By Robert F. Brogan, CELA 
At one time, it was common for neurologists to wait until a child was about five to broach the topic of developmental delays with parents. Since children learn fastest during their early years, that meant that valuable time was lost, during which therapy might have reduced or reversed physical and cognitive problems. Acquiring language and motor skills becomes increasingly difficult as a child matures.
For that reason, in 1986, as part of the Individuals with Disabilities Education Act (IDEA), Congress established Early Intervention (EI). EI provides a broad array of services for children under three years of age, intended to facilitate their physical, cognitive, emotional and social development.
IDEA requires that children suspected of having delays receive a “timely, comprehensive, multidisciplinary evaluation” to determine their eligibility for speech and occupational therapy, psychological, vision and audiology services, and more. In most cases, there is little or no charge to the family.
I suggest that parents concerned about the rate of their child’s development ask their pediatrician to write a prescription for a full speech-language pathology evaluation, physical therapy evaluation and occupational therapy evaluation.
If those assessments indicate that a child is eligible for EI, the family and a team of professionals will jointly develop an “Individualized Family Service Plan,” which may include training and counseling for the parents and siblings. It’s important to understand that family members will play a central role in the child’s development, since they must actively reinforce the work of therapists. To the extent possible, services to the child should be delivered at home or in other settings in which the child typically spends time.

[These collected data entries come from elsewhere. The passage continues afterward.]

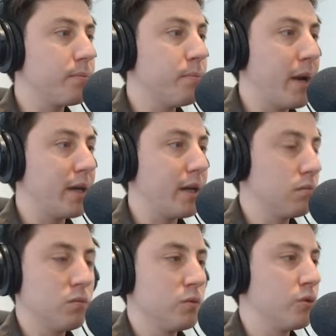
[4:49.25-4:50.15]
make
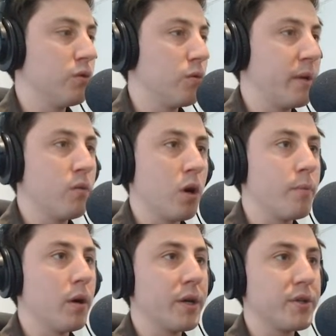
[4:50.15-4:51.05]
it sort of a bit
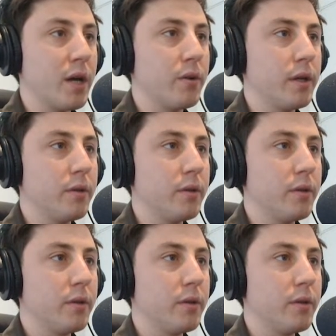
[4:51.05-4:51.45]
robotic sounding.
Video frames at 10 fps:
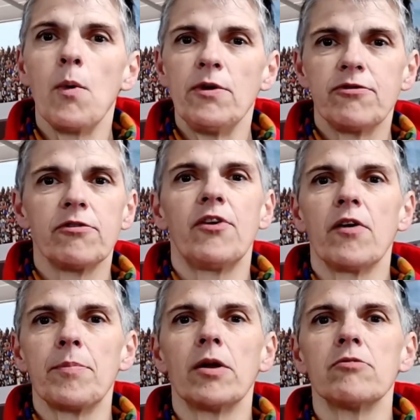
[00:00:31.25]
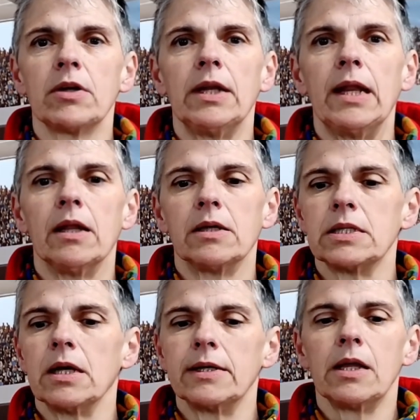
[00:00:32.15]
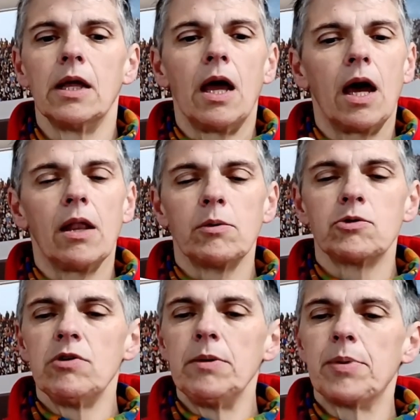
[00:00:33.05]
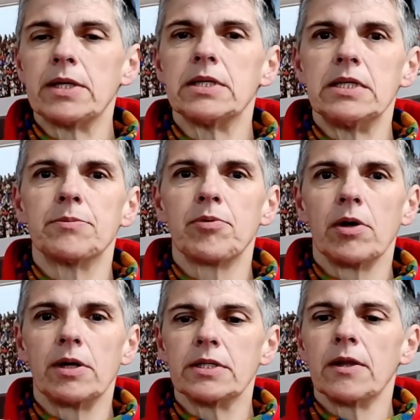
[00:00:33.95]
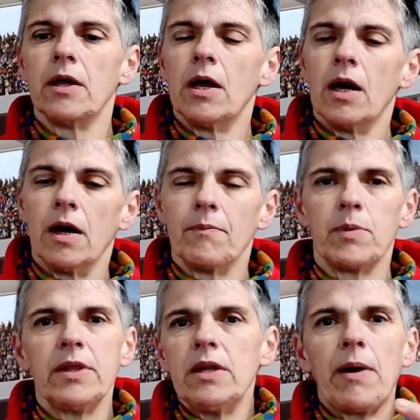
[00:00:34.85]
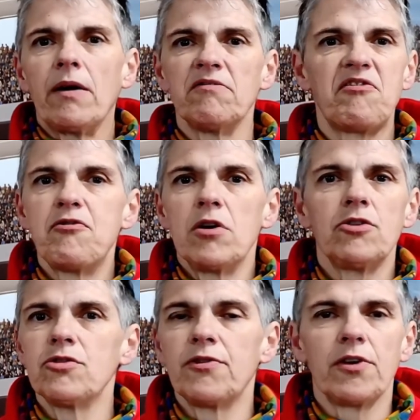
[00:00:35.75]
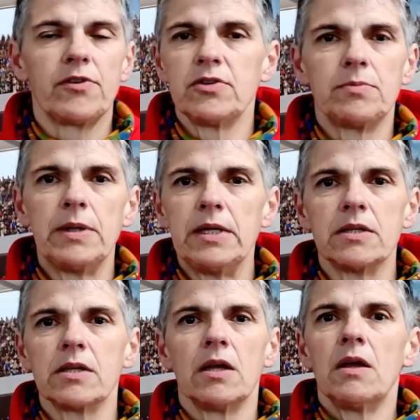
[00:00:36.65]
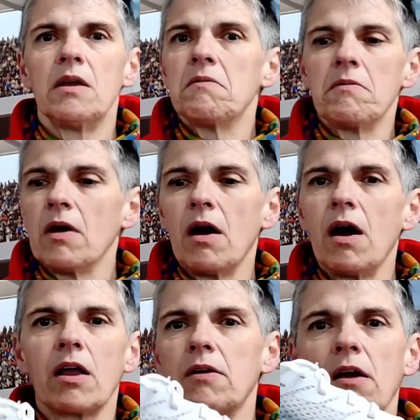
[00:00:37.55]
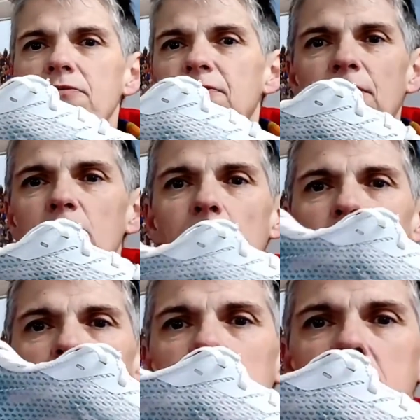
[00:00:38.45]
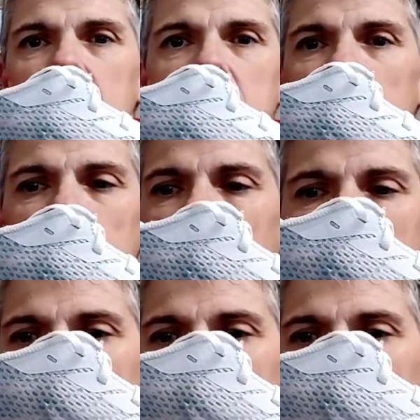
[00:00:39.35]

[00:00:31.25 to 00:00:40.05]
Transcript: I went for a 5-mile run in it last night, and I was really pleasantly surprised. Within about 400, 500 metres, I forgot about all this little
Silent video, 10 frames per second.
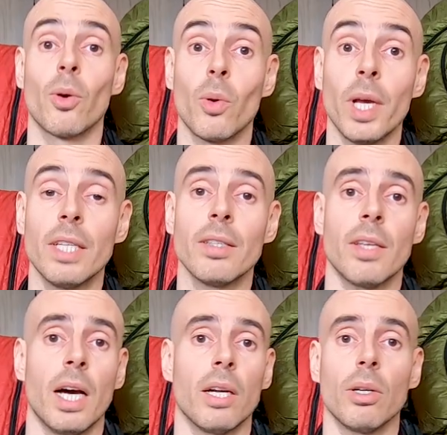
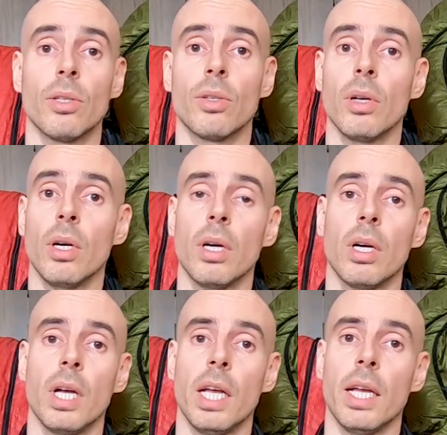Quilts are
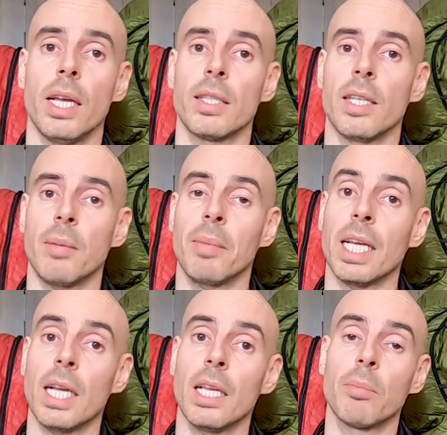also
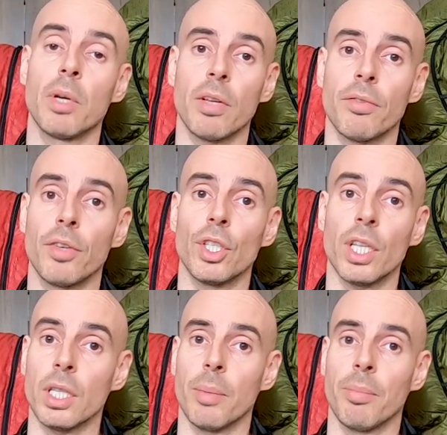thermically more
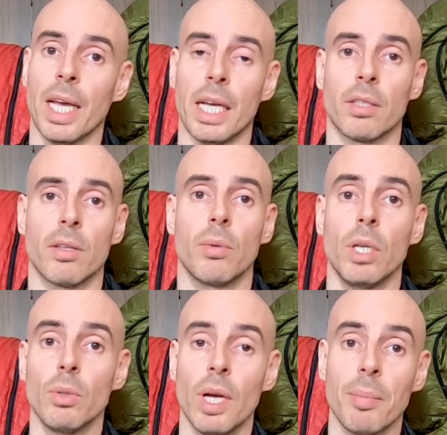efficient than bags.
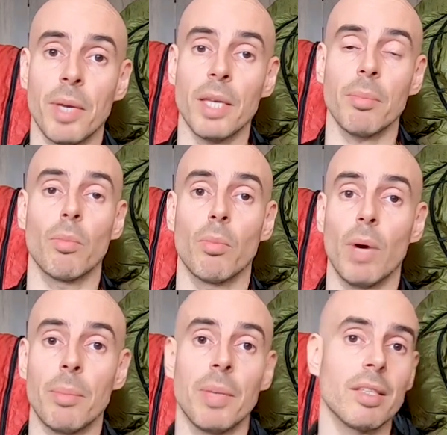What do I mean?
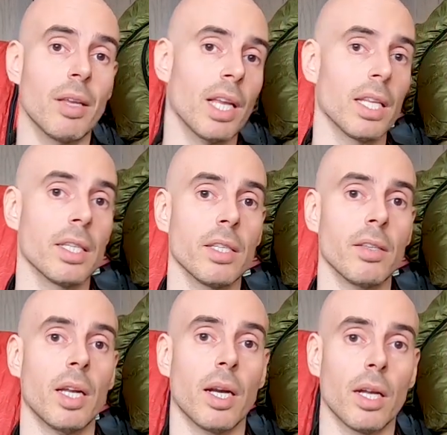Well, basically
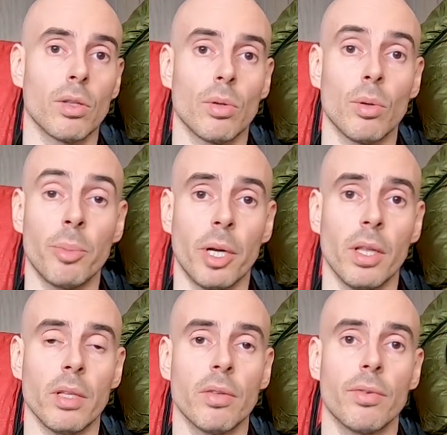these are two
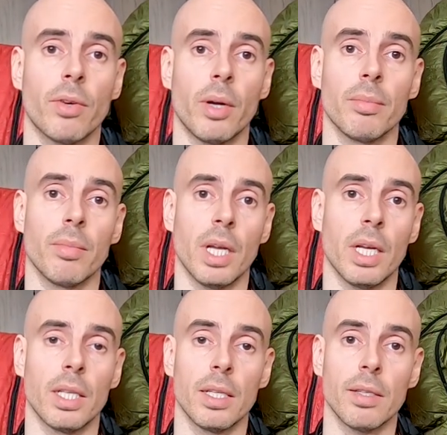products
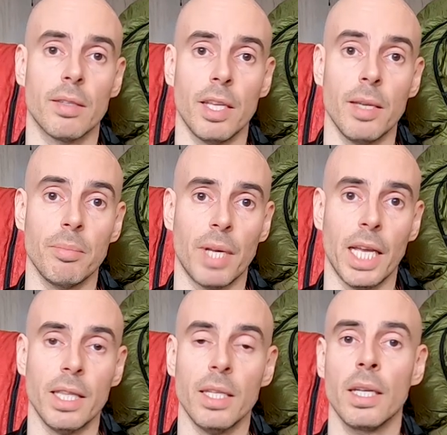from the same
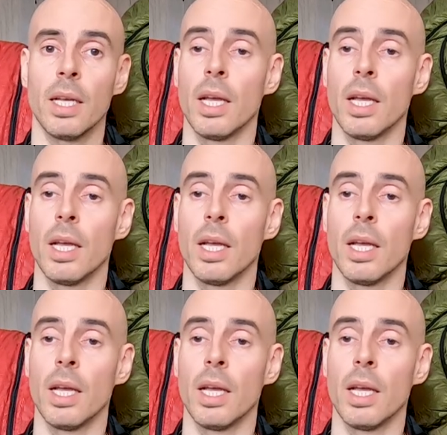brand,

The concept of “individualized” is key. For example, I’m aware of cases in which children were intellectually capable of communication but lacked the muscle control to speak “on schedule.” They were “trapped” by their physical disability and would act out due to intense frustration. Teaching them sign language, though, enabled them to communicate while their bodies caught up.

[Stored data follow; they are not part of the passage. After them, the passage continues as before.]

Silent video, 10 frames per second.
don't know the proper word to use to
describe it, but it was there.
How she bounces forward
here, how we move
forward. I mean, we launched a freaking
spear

Such is the power of early intervention, since 50 years ago, such children would have been institutionalized. That’s why it’s so important for parents to aggressively pursue the services which may be appropriate for their children. If you sincerely disagree with an evaluation and believe that your child could benefit from EI, it may be worthwhile to take legal action. While such a course can be lengthy and difficult, the more severe your child’s delays, the more you have to gain from advocacy. After all, EI can change the course of a child’s life.